Женщина учит ребенка:
— Самое главное в нашей религии — служить другим.
— Я все понял, — отвечает ребенок, — я только не понял, что будут делать другие?
— Конечно, они буду служить другим, — утверждает мать.
— Странно, — восклицает малыш, — если все служат кому-то другому, почему я не могу служить себе, а ты — себе? Зачем все усложнять и брать на себя такой груз, что я должен служить другим и ждать, пока они послужат мне?
В своей невинности ребенок говорит правду, о которой забыли все религии. На самом деле истинное значение ответственности изменилось под влиянием религий, политиков, так называемых благодетелей, учителей, родителей. Они изменили сам смысл ответственности. Они приравняли ответственность к долгу: это твой долг. А долг — это грязное ругательное слово!
Вы не должны делать ничего из чувства долга. Вы либо делаете что-то по любви, либо не делаете ничего. Запомните, ваша жизнь должна быть жизнью любви, и если из любви вы каким-то образом откликаетесь на ситуацию, тогда это именно то, что я называю ответственностью. Разделите слово на две части: ответственность (способность отвечать), не сливайте их воедино. Соединение этих двух частей привело к очень глубокому неверному пониманию этого слова во всем мире.

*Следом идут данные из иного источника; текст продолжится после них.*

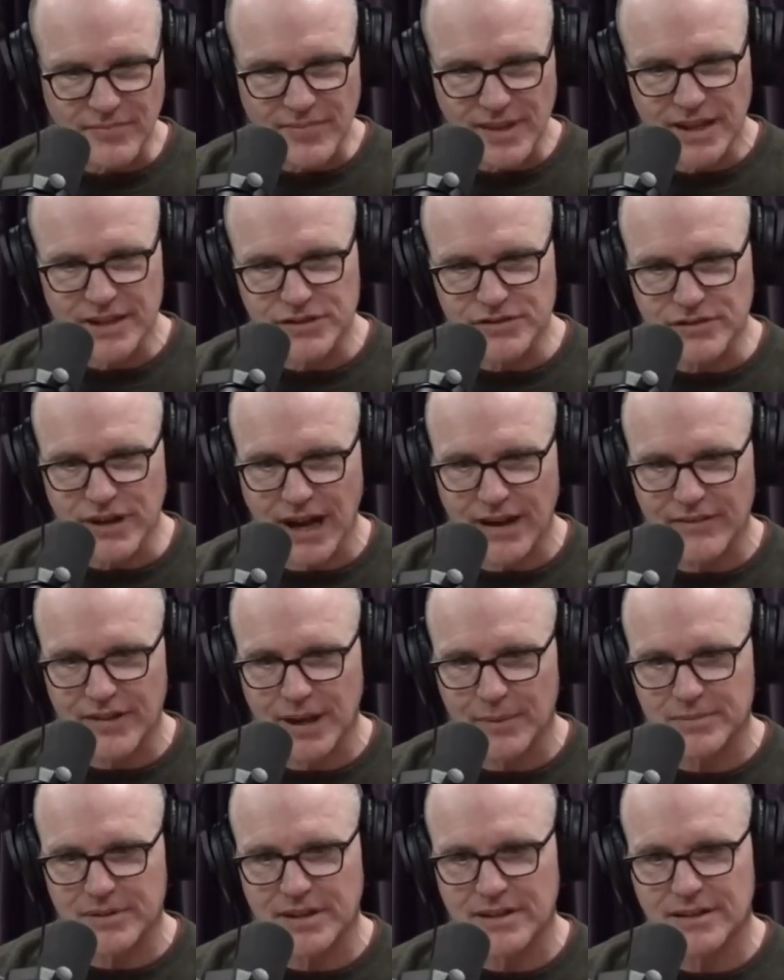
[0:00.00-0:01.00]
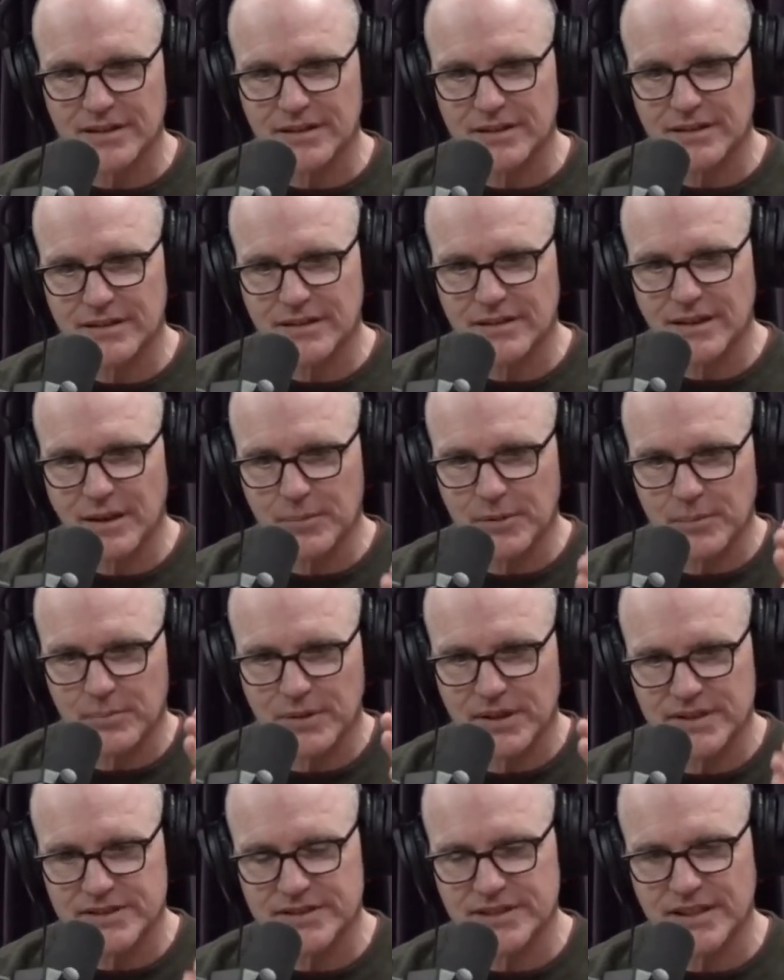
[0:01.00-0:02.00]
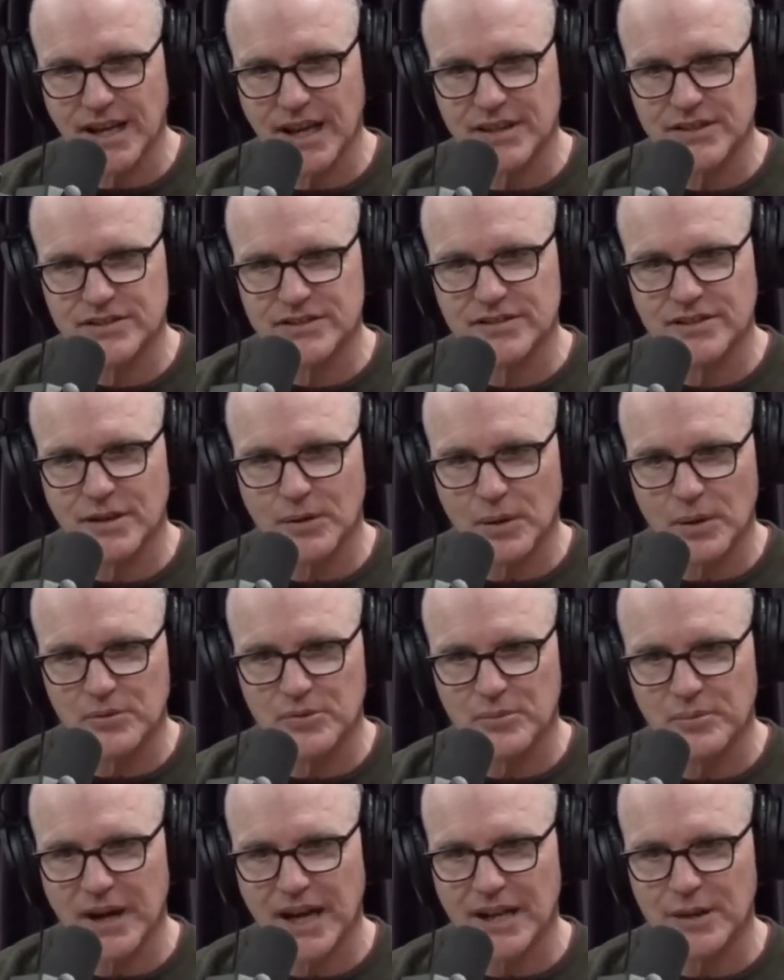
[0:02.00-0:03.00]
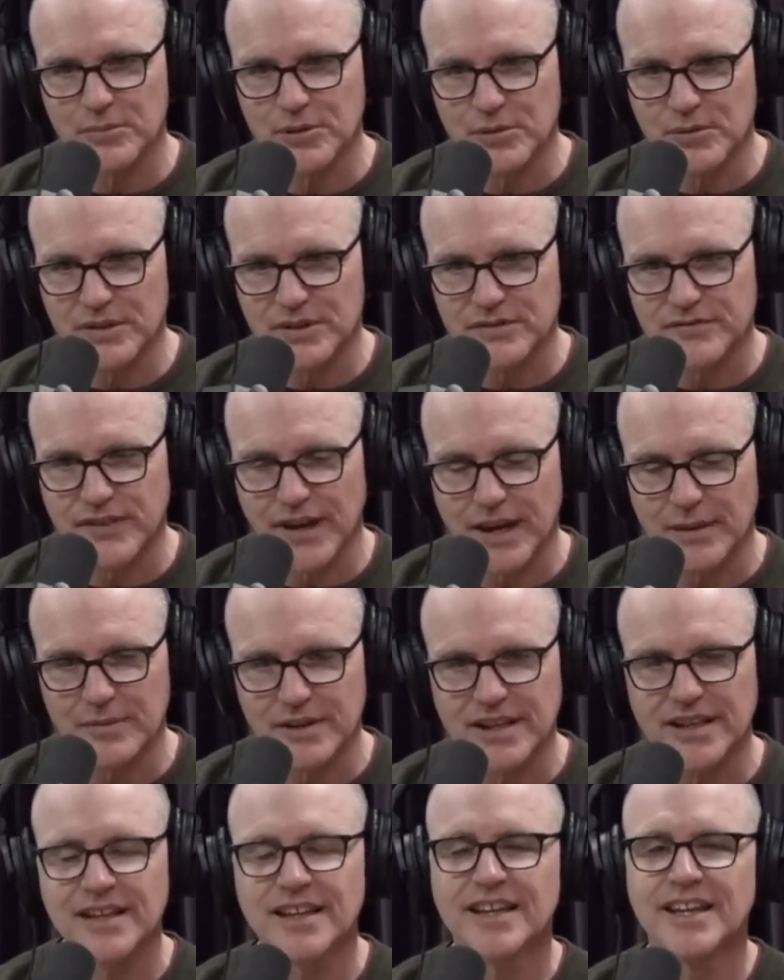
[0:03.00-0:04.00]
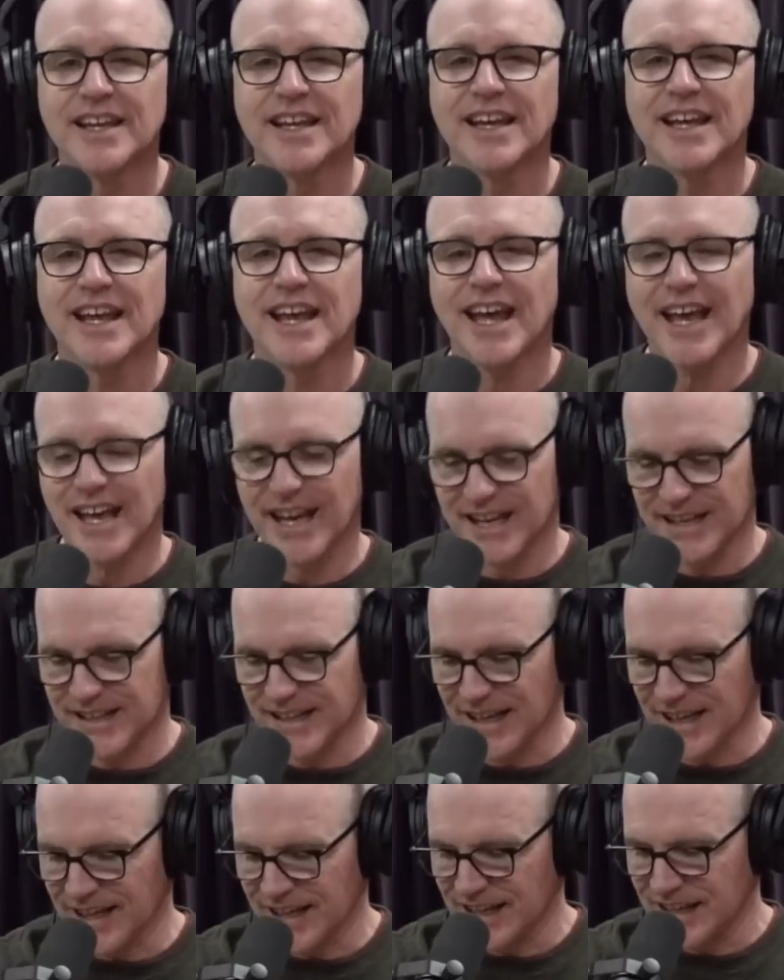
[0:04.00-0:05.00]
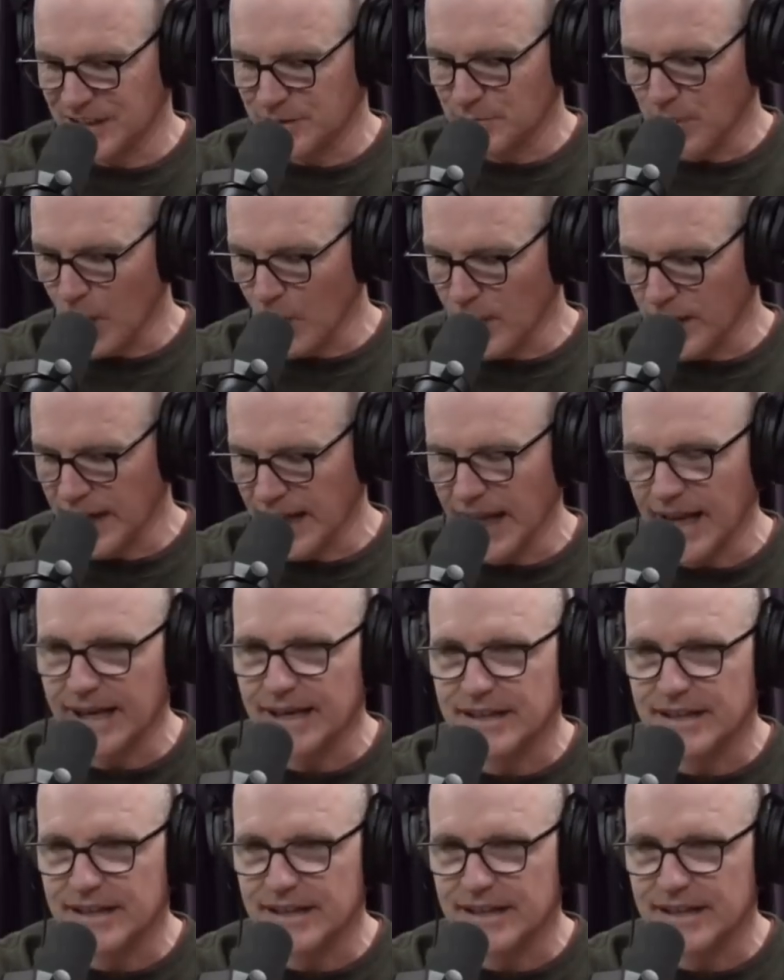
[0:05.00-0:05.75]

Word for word: he's driving up the up the PCH, going up to Malibu with his family, and uh, he's poking at it.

Это не ответственность, а способность отвечать, откликаться. И любовь способна откликаться. Нет никакой другой силы в мире, которая была бы способна отвечать. Если вы любите, вы не можете не откликнуться; и в этом отклике нет никакой тяжести. Долг же — это тяжелая ноша.
И вновь я вспоминаю своего деда. Он был простым деревенским жителем, необразованным, однако он обладал той же невинностью, коей обладают дети. Ему нравилось, когда кто-нибудь делал ему массаж ступней перед сном, и все старались этого избежать. Как только он собирался ложиться, все предпочитали находиться как можно дальше, чтобы их не поймали. А я ходил к нему как раз в это время.
Как-то он сказал: «Странно, что каждый раз, как я стелю кровать, все куда-то исчезают. Секунду назад все еще были здесь. И как только я засыпаю, иногда я даже не сплю, просто лежу с закрытыми глазами, все уже тут как тут».
«Никто не хочет массировать тебе ступни, — сказал я. — Но, насколько мне известно, это не моя обязанность. Они думают, что они обязаны это делать, и как только кого-то из них поймают, массаж превращается в их долг. Но для меня это не долг. Если я не захочу массировать тебе ступни, я именно так и скажу». И я дал ему ясно понять, что «буду массировать до тех пор, пока не почувствую, что уже хватит». Решение об окончании за мной, а не за ним.
Я изобрел символический язык, закодированный язык, на котором мы с ним общались. Когда я начинал чувствовать, что скоро захочу остановиться, я обычно говорил: «Запятая». Он же говорил: «Ну, нет, еще слишком рано». — «Я тебя предупредил, — отвечал я. — вскоре будет точка с запятой, а потом точка. Как только я скажу точка, я закончу». Я массировал ему ступни из любви к нему, для меня это не было долгом. Люди, считавшие это своим долгом, исчезали. И он понял. «Ты мне все объяснил, — сказал он. — До этого я не понимал, что долг и любовь так сильно отличаются друг от друга».